Stored data entries:

_ _ _ _ _ _ _

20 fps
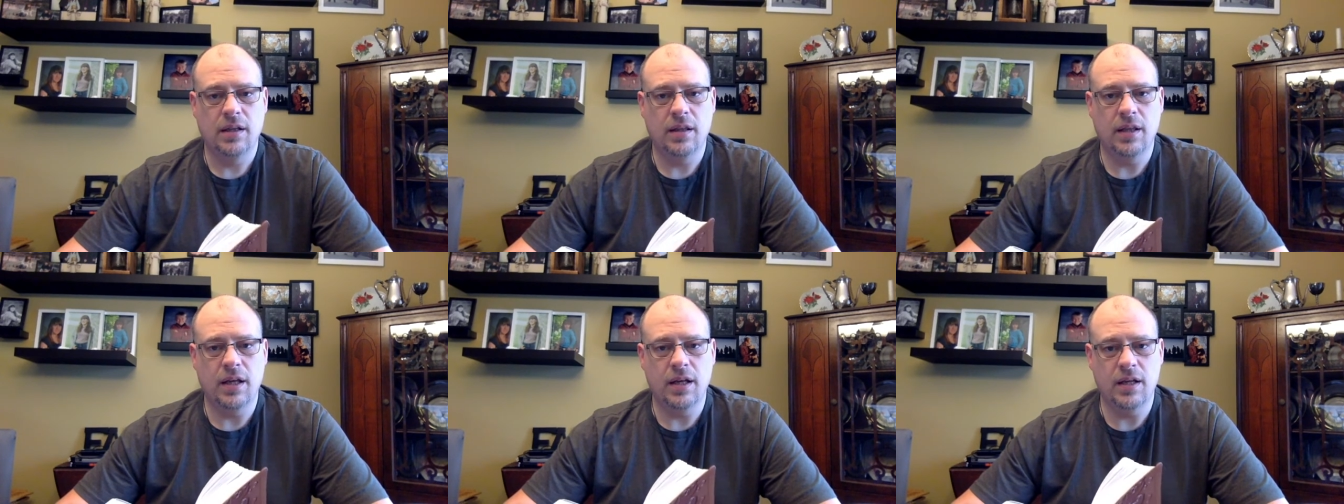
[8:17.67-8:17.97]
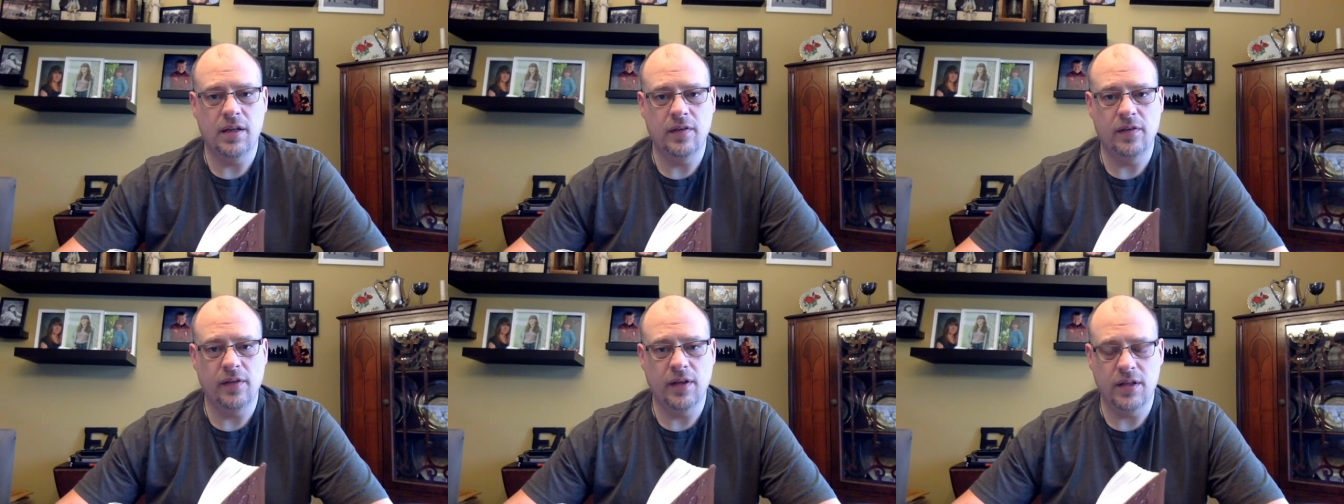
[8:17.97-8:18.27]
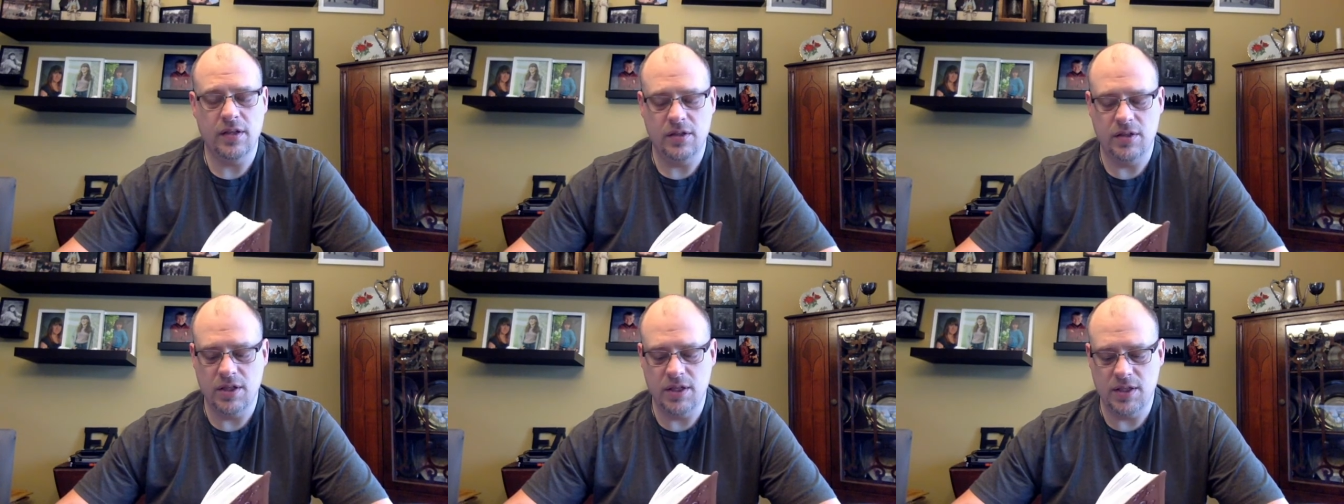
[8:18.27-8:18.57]
that he
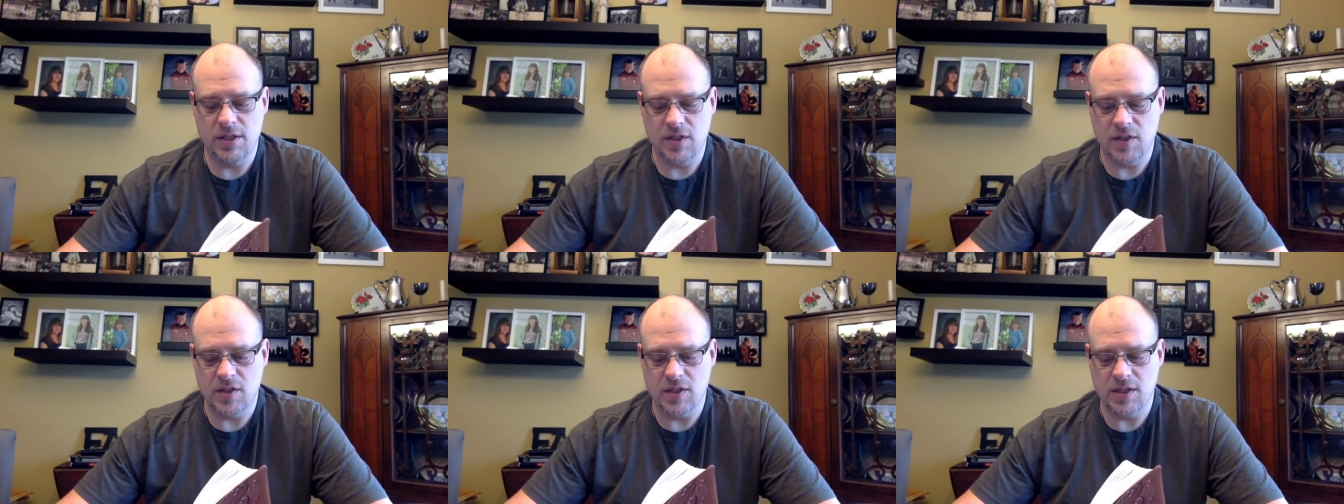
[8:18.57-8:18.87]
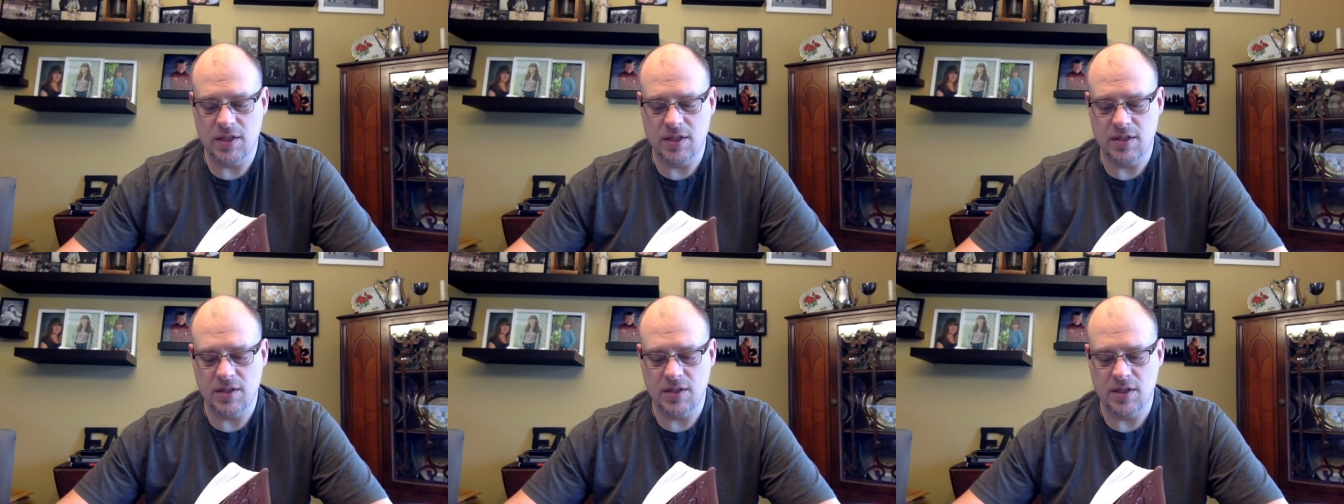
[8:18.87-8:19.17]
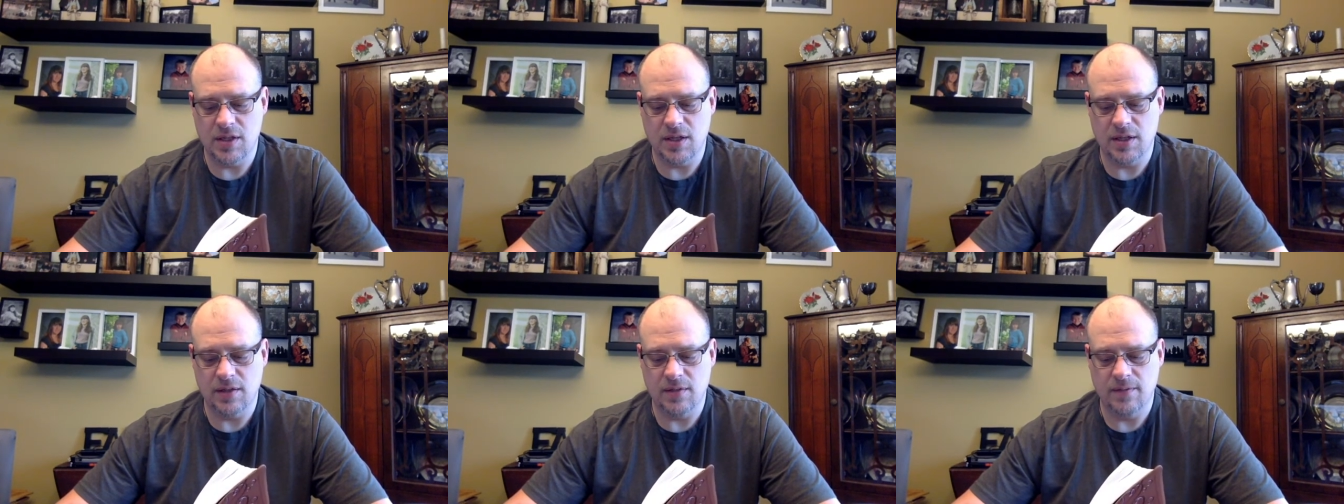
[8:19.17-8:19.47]
sent Jesus his Son.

_ _ _ _ _ _ _

▸ AIM OF THE EXERCISE
Repeat the data word for word; drop the pictures.

▸ WRITTEN SOLUTION
20 fps
[8:17.67-8:17.97]
[8:17.97-8:18.27]
[8:18.27-8:18.57]
that he
[8:18.57-8:18.87]
[8:18.87-8:19.17]
[8:19.17-8:19.47]
sent Jesus his Son.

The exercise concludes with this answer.